Aktivist stellt Rechtssystem immer wieder auf die Probe
Einer von ihnen ist der Aktivist Jörg Bergstedt, der mit Aktionen wie Schwarzfahren im öffentlichen Nahverkehr oder Containern von Supermarktresten die Grenzen des Rechtssystems immer wieder auf die Probe stellt und sich seit Jahren für die Laienverteidigung engagiert.
Zwar sind Bergstedt und zwei Mitstreiter am ersten Verhandlungstag in Erkelenz vom Gericht zunächst ohne Einwände als Laienverteidiger zugelassen worden. Während des zweiten Termins kündigte die Staatsanwaltschaft aber überraschend an, die Zulassung wiederaufzuheben.
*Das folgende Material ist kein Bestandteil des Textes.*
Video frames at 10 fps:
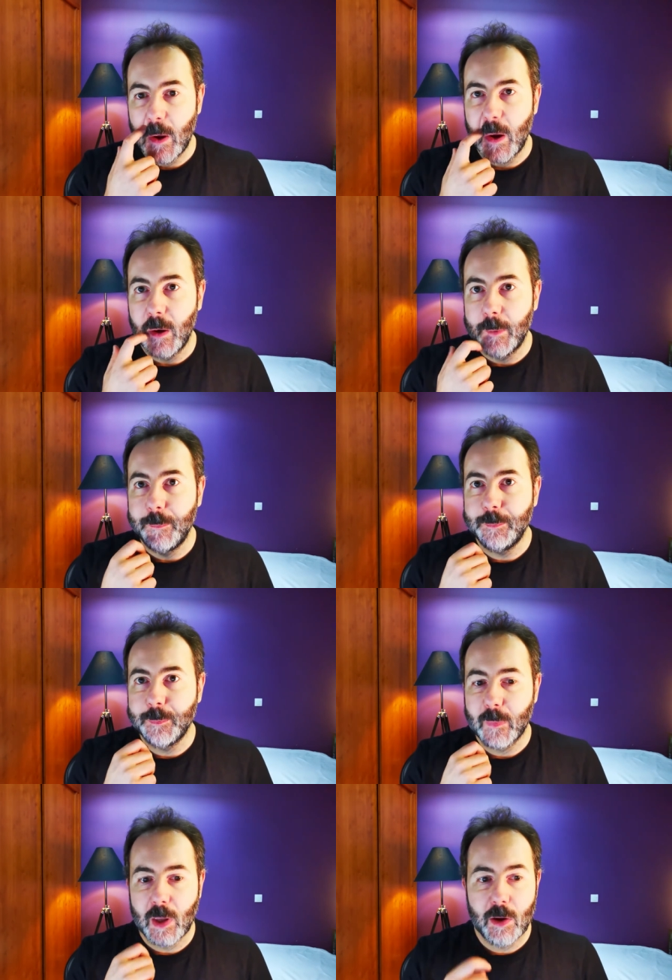Euh,
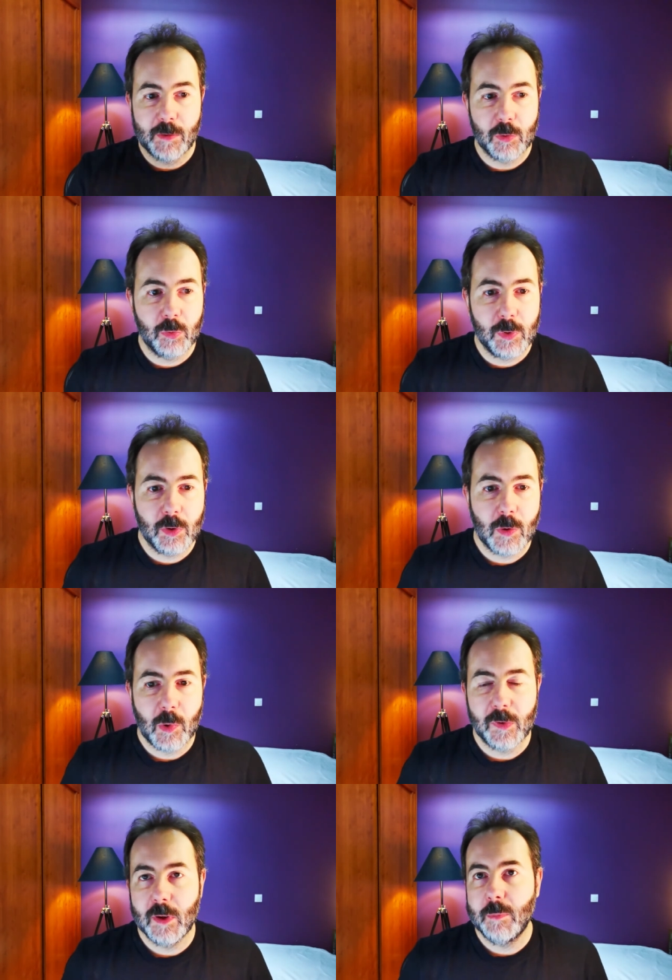et on va tout de suite
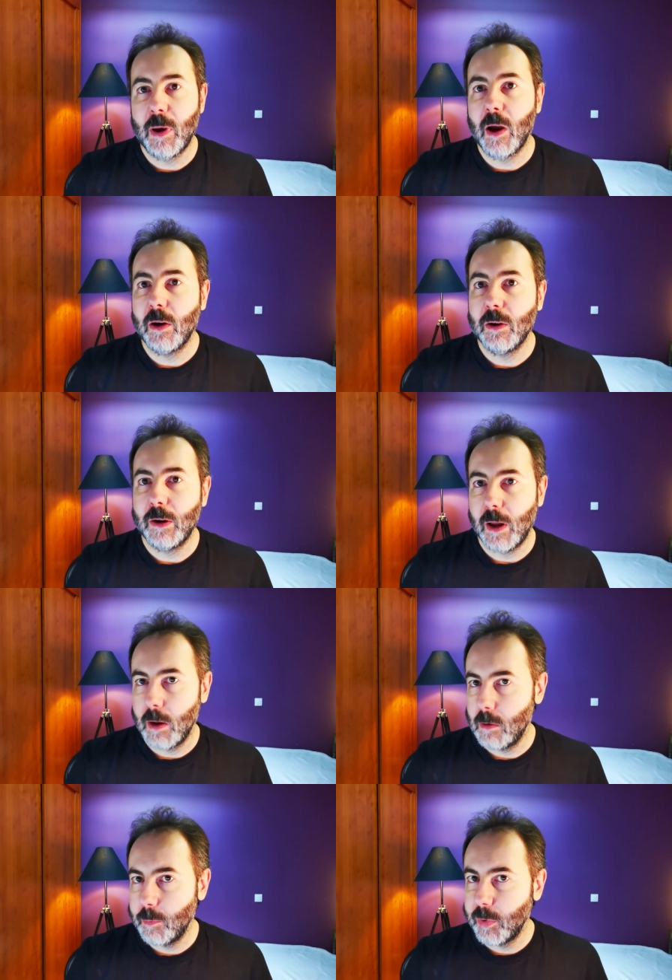commencer par
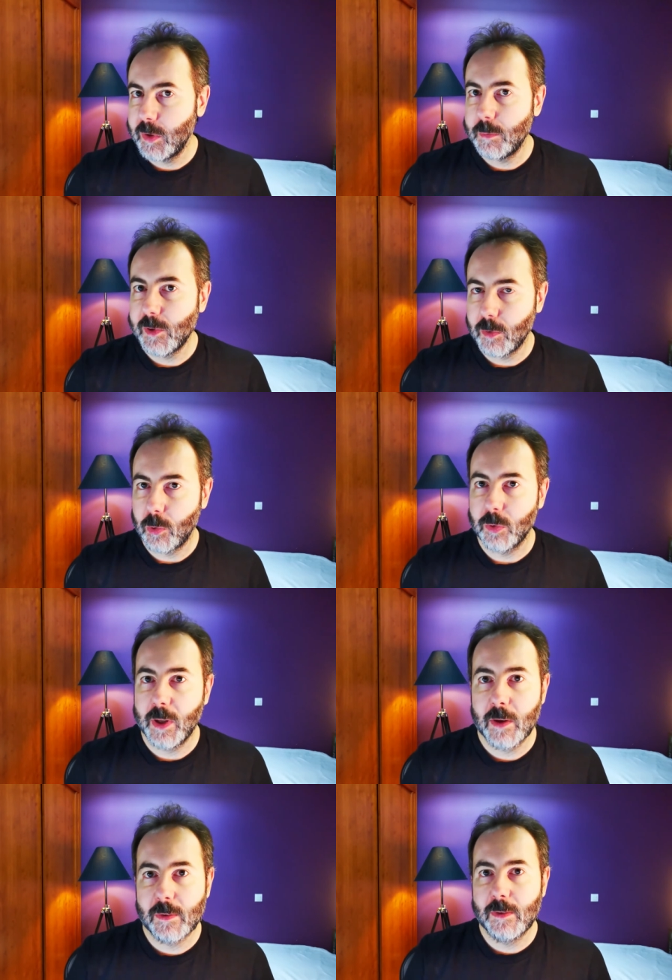euh, une petite mise en
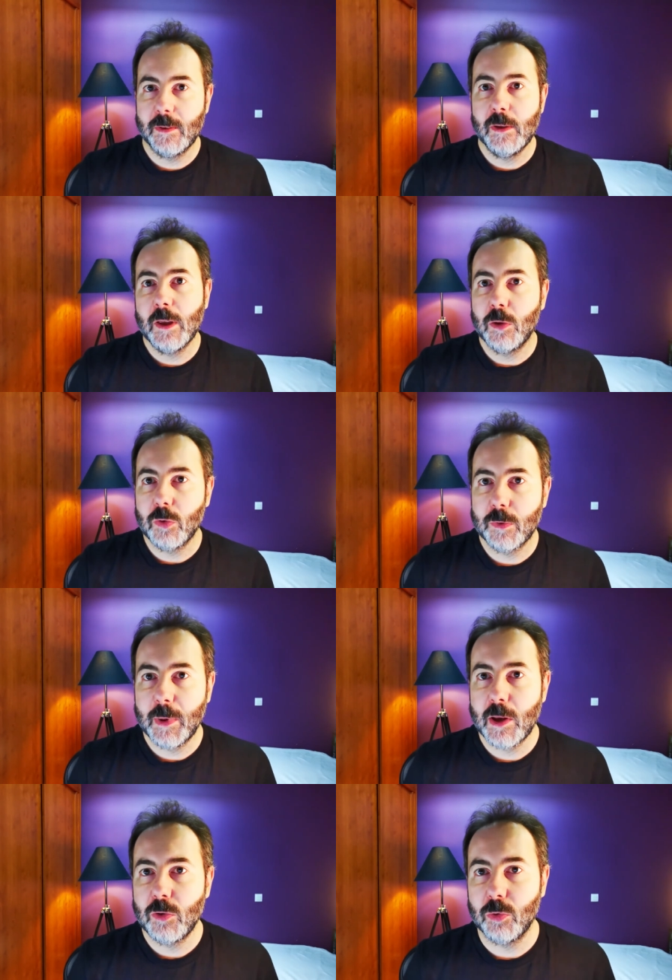contexte. Si il y a deux
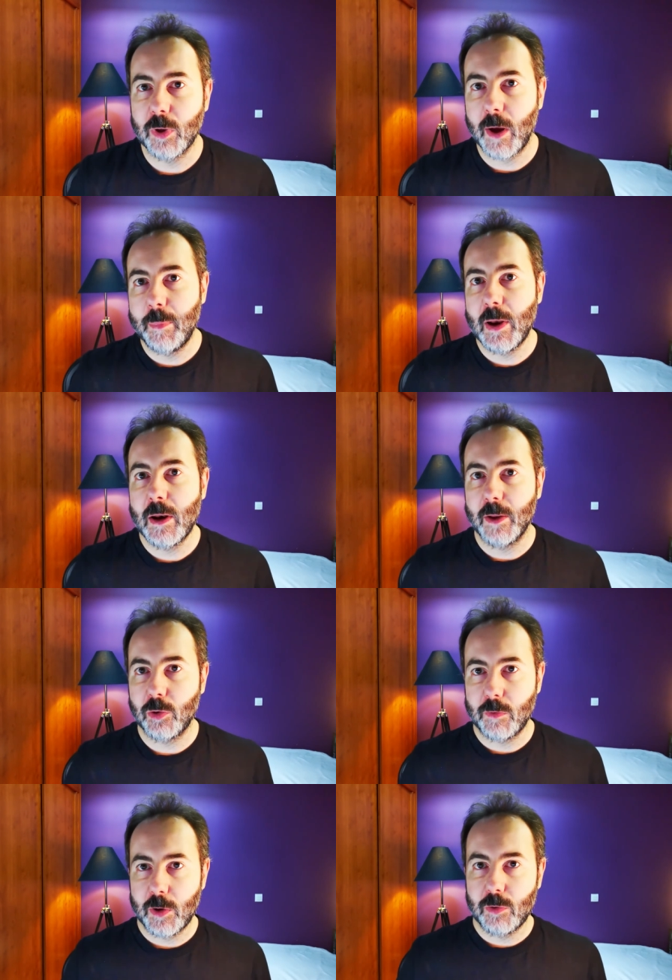semaines, tu te rappelles la
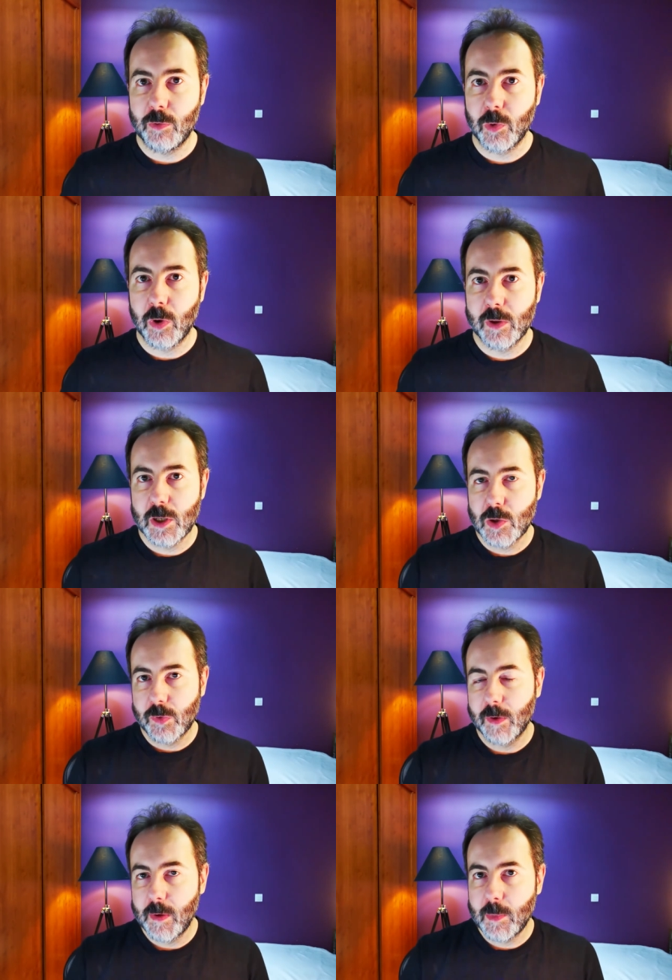trouvaille du vendredi, je
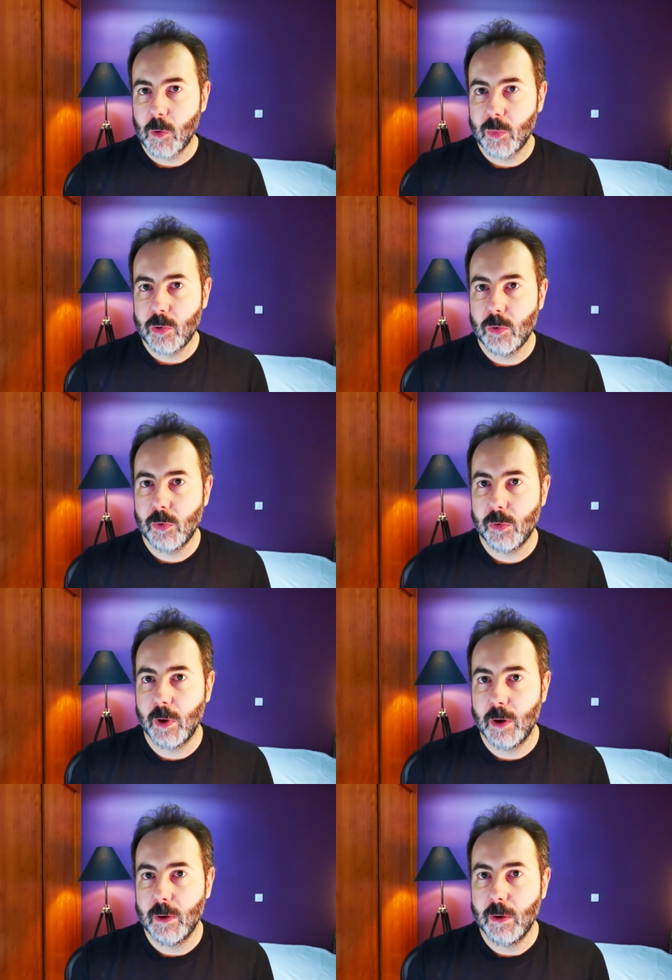vous avais mis en bonus
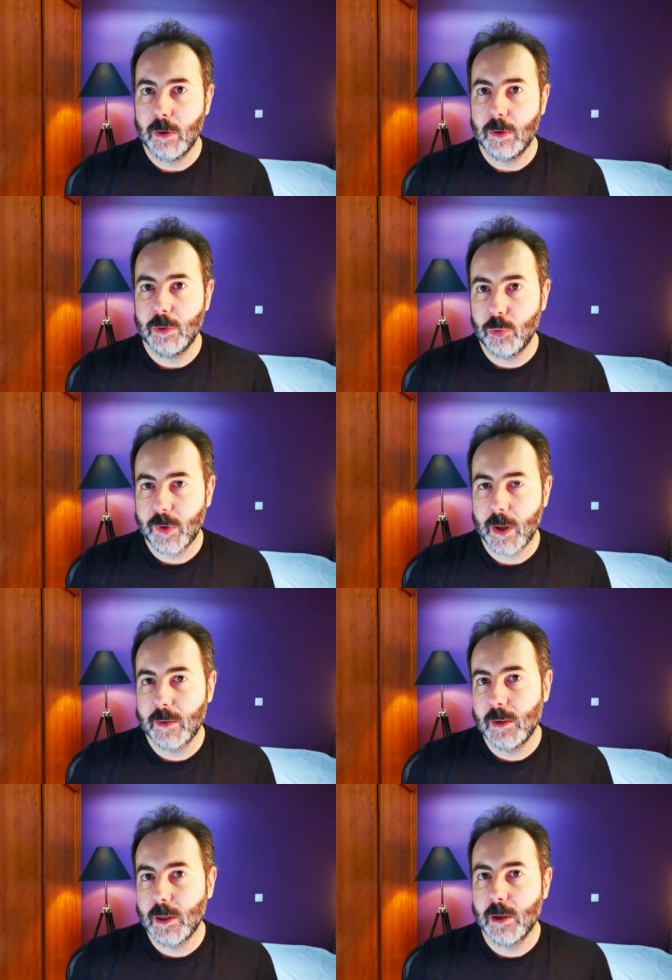deux
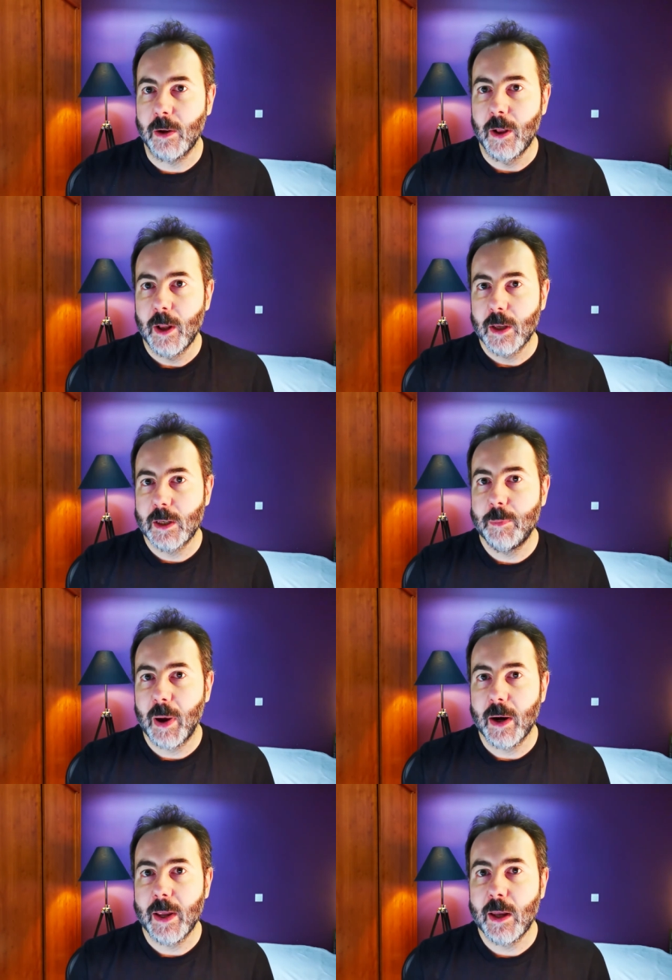articles qui
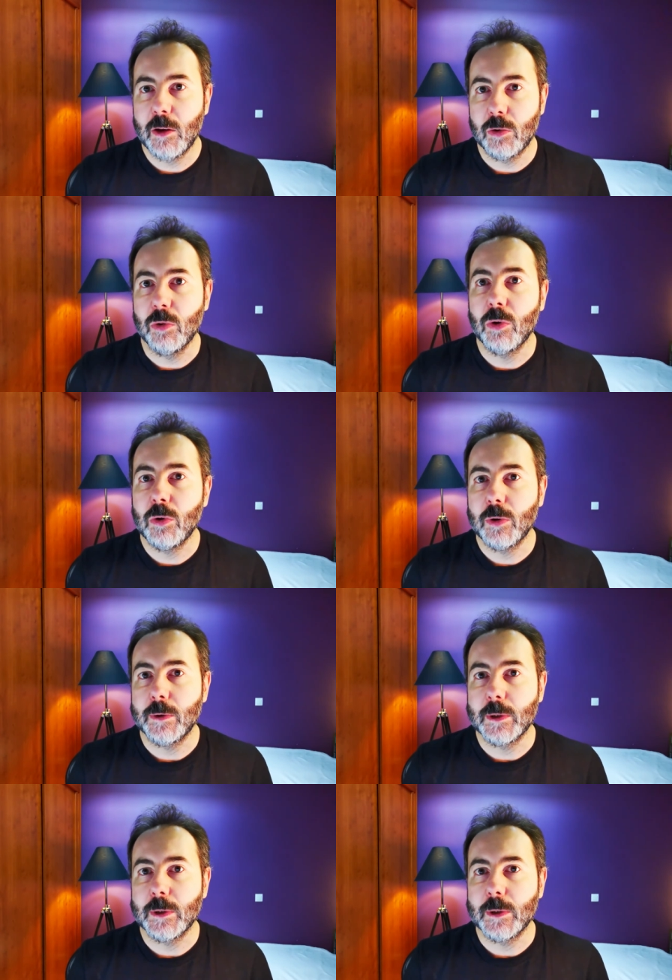parlaient de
Ihre Begründung: Bergstedt und seine Mitstreiter seien vorbestraft und deshalb nicht geeignet, die Laienverteidigung zu übernehmen. Bergstedt bestätigt das für seine Person, sieht aber keinen Zusammenhang zu seiner Befähigung als Laienverteidiger. Außerdem habe die Staatsanwaltschaft Zweifel an der juristischen Sachkunde der Laienverteidiger geäußert. Auch das will Bergstedt nicht gelten lassen und gibt den Vorwurf zurück. Die Staatsanwaltschaft habe anscheinend von der Form der Laienverteidigung bislang noch nichts gehört.
Der zweite Verhandlungstermin in Erkelenz wurde abgebrochen. Die zuständige Staatsanwaltschaft in Mönchengladbach wollte sich nicht äußern. Auf die Entscheidung des Gerichts wartet Bergstedt noch. Gegen seinen Ausschluss wäre eine Beschwerde möglich. In einem anderen Verfahren der „Ende Gelände“-Prozesse hat er bereits eine Ablehnung erhalten.
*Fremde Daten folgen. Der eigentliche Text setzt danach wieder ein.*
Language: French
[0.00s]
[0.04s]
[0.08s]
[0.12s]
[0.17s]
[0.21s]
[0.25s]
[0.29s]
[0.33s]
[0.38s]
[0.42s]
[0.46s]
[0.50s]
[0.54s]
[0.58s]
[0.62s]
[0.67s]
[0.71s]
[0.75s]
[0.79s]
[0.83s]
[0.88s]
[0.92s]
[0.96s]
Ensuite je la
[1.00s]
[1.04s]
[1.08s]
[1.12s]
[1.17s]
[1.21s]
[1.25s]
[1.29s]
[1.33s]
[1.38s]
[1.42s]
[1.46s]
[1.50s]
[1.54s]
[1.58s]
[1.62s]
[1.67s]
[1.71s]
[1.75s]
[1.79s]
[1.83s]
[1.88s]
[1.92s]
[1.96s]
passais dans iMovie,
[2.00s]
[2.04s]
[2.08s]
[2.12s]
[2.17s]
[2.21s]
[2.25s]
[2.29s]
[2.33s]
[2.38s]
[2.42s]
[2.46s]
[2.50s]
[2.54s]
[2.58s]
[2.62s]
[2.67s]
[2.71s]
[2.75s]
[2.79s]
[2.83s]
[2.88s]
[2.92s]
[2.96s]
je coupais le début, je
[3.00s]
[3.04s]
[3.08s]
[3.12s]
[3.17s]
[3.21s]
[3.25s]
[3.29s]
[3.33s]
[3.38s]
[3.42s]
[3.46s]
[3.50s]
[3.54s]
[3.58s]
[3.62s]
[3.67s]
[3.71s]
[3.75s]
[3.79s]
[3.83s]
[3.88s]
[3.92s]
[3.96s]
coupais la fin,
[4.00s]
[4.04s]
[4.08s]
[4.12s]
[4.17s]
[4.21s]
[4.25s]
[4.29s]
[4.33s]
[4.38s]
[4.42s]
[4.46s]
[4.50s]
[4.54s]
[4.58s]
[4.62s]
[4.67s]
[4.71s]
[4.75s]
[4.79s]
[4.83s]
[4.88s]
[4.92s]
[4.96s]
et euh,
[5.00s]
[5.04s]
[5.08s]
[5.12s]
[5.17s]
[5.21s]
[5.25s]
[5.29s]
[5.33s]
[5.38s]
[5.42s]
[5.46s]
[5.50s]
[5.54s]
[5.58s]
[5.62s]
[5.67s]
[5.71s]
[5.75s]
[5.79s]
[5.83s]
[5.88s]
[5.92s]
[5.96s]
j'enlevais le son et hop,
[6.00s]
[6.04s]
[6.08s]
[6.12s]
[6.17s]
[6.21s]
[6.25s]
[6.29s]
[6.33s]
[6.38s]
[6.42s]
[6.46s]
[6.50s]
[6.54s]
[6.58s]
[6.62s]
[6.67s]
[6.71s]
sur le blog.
Wer als Laienverteidiger zugelassen werden kann, das haben die Gerichte und die Rechtswissenschaft noch nicht genauer konkretisiert. Die bisher ergangenen Entscheidungen betrafen Fälle von Laienverteidigern mit juristischer Ausbildung. Mal ging es um einen pensionierten Richter, mal um einen gescheiterten Jurastudenten. Die Form der Laienverteidigung, wie sie die Aktivisten in Erkelenz erproben, ist noch neu.
Es geht auch ohne Robe
Aus der Sicht von Jörg Bergstedt steht in Erkelenz für die Laienverteidigung einiges auf dem Spiel. „Die Staatsanwaltschaft versucht das Modell der Laienverteidigung aus der Welt zu schaffen“, sagt er. Diese sei aber ein wichtiges Mittel der alternativen Prozessführung. Bergstedt und seine Mitstreiter in Erkelenz treten nach eigenen Angaben bereits seit rund sechs Jahren als Laienverteidiger auf und sind an zahlreichen Gerichten bereits erfolgreich zugelassen worden. Als Laienverteidiger stehe ihm das volle Akteneinsichtsrecht zu, andererseits gingen seine Freiheiten sogar weiter, so Bergstedt. Schließlich müsse er nicht Mitglied in der Rechtsanwaltskammer sein. „Ich muss deshalb auch keine Robe tragen.“
Bei einem Blick auf die von Bergstedt mitbetriebene Website laienverteidigung.tk wird deutlich, dass es vor allem um eine politische Idee geht. Die Laienverteidigung soll Raum für eine Selbstermächtigung der Angeklagten schaffen und aus dem Gerichtssaal eine politische Bühne machen. „Ziel ist, Prozesse zur Einschüchterung politischer AktivistInnen offensiv zu gestalten und zu verhindern, dass wie am Fließband durchgeurteilt werden kann“, heißt es dort.
Die Pressestelle am Landgericht Mönchengladbach sieht diese Taktik gelassen. „Solange das mit zulässigen Mitteln geschieht, ist das nicht zu beanstanden“, sagte ein Sprecher.